Eventually the clean-up van came through, signalling the end of the riders, so I packed up and headed back home.
Would I do it again? Definitely. But next time, I will try to get to the marshals' meeting beforehand to ensure that the best corners get coverage, and let others slide that perhaps might do better unmanned.
Wednesday, January 2, 2013
What better way to ring in a new year than to take an epic trip on a unicycle?
For 40-ish years, Pittsburgh cyclists have ridden a group ride called the Icycle Bicycle Ride. No matter how rotten the weather, they ride. The 2013 version offered a very cold morning, a little bit of overnight snow, but a lot of refrozen slop from the several snowfalls last week. No trails were clear, so the ride itself stuck to city streets, for the most part.
I actually showed up to ride on my unicycle, but a flat tire prevented me from starting with the group of over 100 riders. Earlier, I had been able to ride the three miles into West View, but air was leaking out so fast I couldn't even make it two blocks across downtown. Fortunately, someone at the ride had a patch kit and tools, so I was able to patch the tire in about five minutes, without even taking the wheel off. In that brief time, though, the riders took off. No matter; on a 24" uni, I was not going to be able to keep up with them anyway.

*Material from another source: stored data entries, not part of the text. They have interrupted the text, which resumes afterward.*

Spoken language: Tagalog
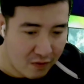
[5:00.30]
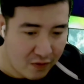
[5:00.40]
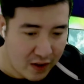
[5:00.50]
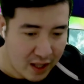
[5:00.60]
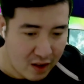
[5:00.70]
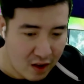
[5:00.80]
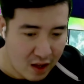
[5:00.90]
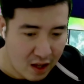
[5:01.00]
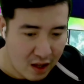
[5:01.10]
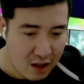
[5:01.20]

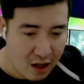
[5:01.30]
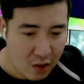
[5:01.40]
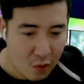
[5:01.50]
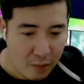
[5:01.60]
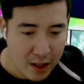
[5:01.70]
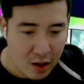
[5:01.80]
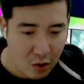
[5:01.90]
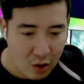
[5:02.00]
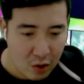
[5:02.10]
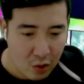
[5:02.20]
Vinci, Jerome,
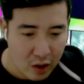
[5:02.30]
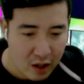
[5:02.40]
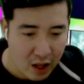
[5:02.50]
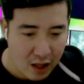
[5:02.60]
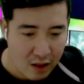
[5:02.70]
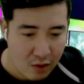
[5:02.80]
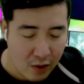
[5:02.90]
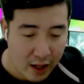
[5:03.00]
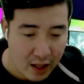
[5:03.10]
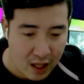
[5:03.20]
Tonton, Raister,
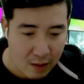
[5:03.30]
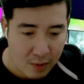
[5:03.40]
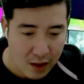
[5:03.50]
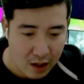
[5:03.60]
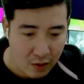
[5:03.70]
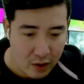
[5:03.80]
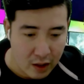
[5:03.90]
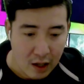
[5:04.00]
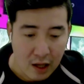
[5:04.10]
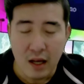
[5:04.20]
and King sa likod.
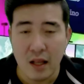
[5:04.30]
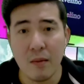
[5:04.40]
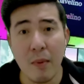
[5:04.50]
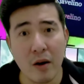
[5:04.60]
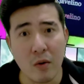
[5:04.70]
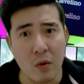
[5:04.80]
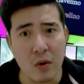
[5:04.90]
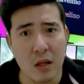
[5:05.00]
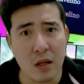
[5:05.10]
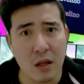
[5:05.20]
Si
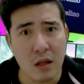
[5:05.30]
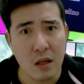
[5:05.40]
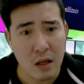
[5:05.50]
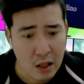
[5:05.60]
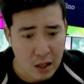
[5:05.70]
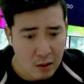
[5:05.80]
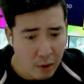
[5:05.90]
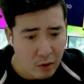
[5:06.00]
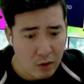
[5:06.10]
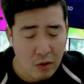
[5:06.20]
Marcos? Si
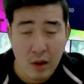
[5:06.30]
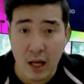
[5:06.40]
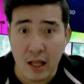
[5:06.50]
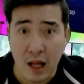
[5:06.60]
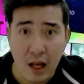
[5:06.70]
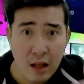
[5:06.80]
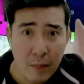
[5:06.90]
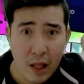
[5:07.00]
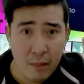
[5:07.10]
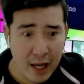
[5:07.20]
Marcos yung sa gitna na
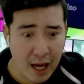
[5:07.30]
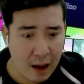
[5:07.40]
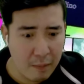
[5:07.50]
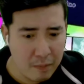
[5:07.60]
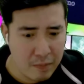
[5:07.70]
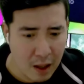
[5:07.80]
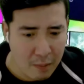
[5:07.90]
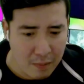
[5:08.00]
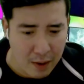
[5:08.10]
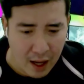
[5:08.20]
parang may cap.
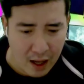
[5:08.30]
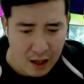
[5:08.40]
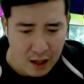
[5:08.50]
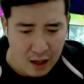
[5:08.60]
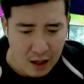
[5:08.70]
Tama ba?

Undaunted, I took off down East Carson Street for about 15 blocks, riding alone. When it became clear I was not going to see anyone else, I opted to go off course and explore the city, as best I could. I had already ridden two buses to get to the ride -- one from West View, one from town to the ride -- and now took a third to get back into town.

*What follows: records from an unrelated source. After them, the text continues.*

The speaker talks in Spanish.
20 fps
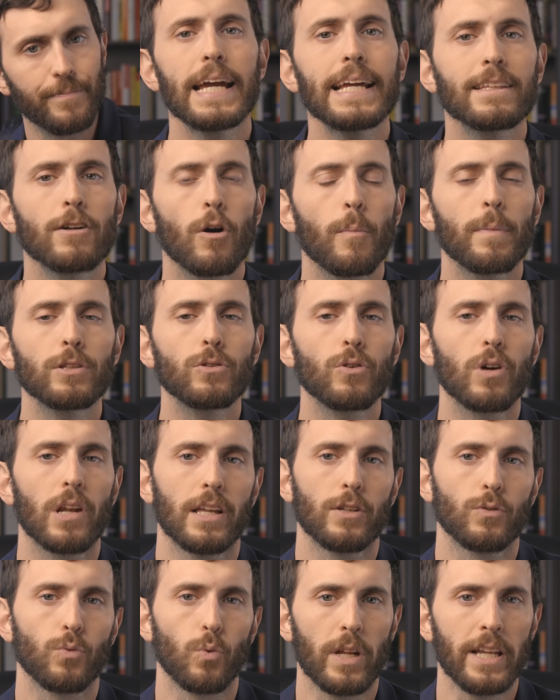Este aumento de la
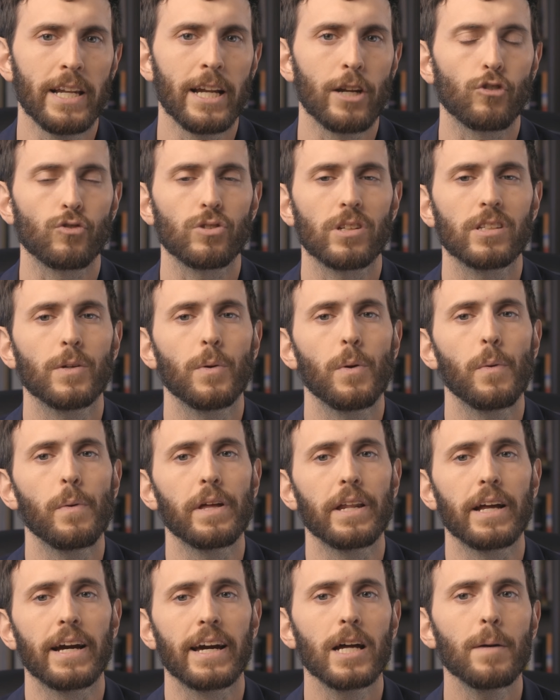insulina nos hace
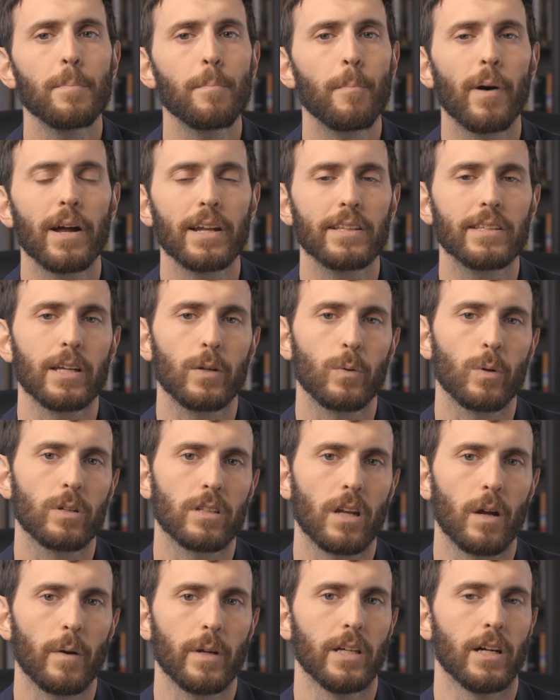vivir gran parte de
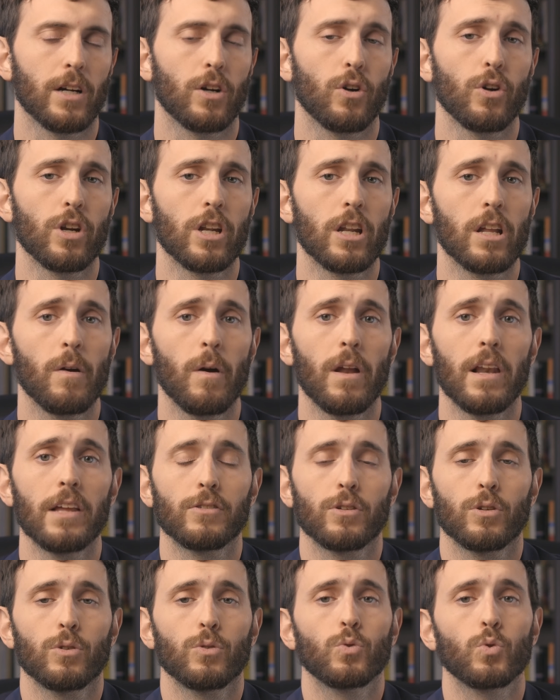nuestra vida con
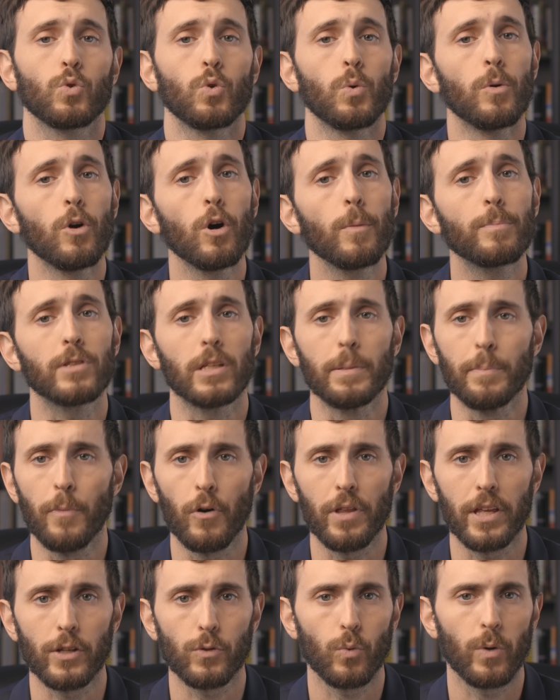niveles
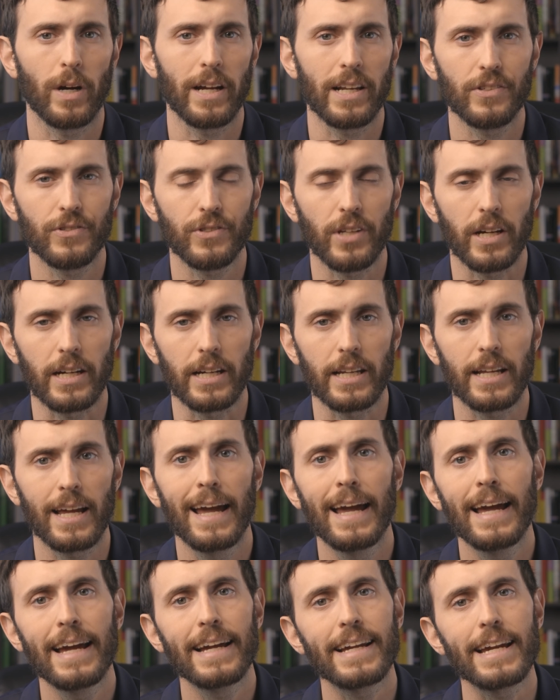subóptimos de azúcar en sangre
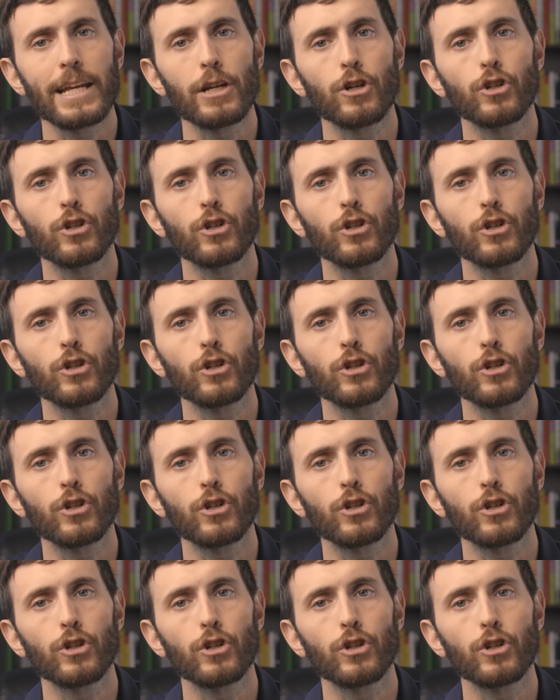que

I wanted to participate in the various photography games on the Bike-Pgh message board, since I so rarely have the wheel with me. Since one of them involved getting a bowl of soup, I wanted somehow to get a bowl of soup and the wheel in the same shot. A second game, Wheelset of Fortune, required I find a "parking chair", a Pittsburgh oddity whereby someone holds a parking space by placing an old chair in it. While I found neither of those in the central city, before the day was out, I was able to get both.

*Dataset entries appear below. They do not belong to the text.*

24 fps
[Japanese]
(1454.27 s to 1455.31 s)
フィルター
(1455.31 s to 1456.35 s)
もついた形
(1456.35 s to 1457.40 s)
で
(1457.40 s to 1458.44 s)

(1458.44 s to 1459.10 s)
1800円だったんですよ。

What made the day was being able to combine using the wheel with riding buses. As with the bicycle, which has to ride on the front of the bus, I used my personal transportation to augment the transit system. Or is it the other way around? Whichever, I bring the wheel on with me, storing it right alongside me in the seat. On a quiet day like New Year's, there are usually not that many riders, so it was fairly easy to wedge it into a forward facing seat with me. On busier buses, in the past, I would store it under a side-facing seat, and hope a wheelchair rider did not get on. I've taken it on fully loaded buses with standees, for which I stood astride it (not on it), trying and usually succeeding in not clobbering anyone's shins with the pedals, and taking up no more room than I would without the wheel.
Five buses: West View to town, town to Second & Hot Metal Bridge, ECarson & 13th to town, Federal & North to California & Charles, and finally, from Bellevue to West View. In between, I rode the wheel. The longest piece was from Calif/Charles to Bellevue, almost six miles. But all the pieces together totaled almost 16 miles, not bad for not having been on the thing in the better part of a year.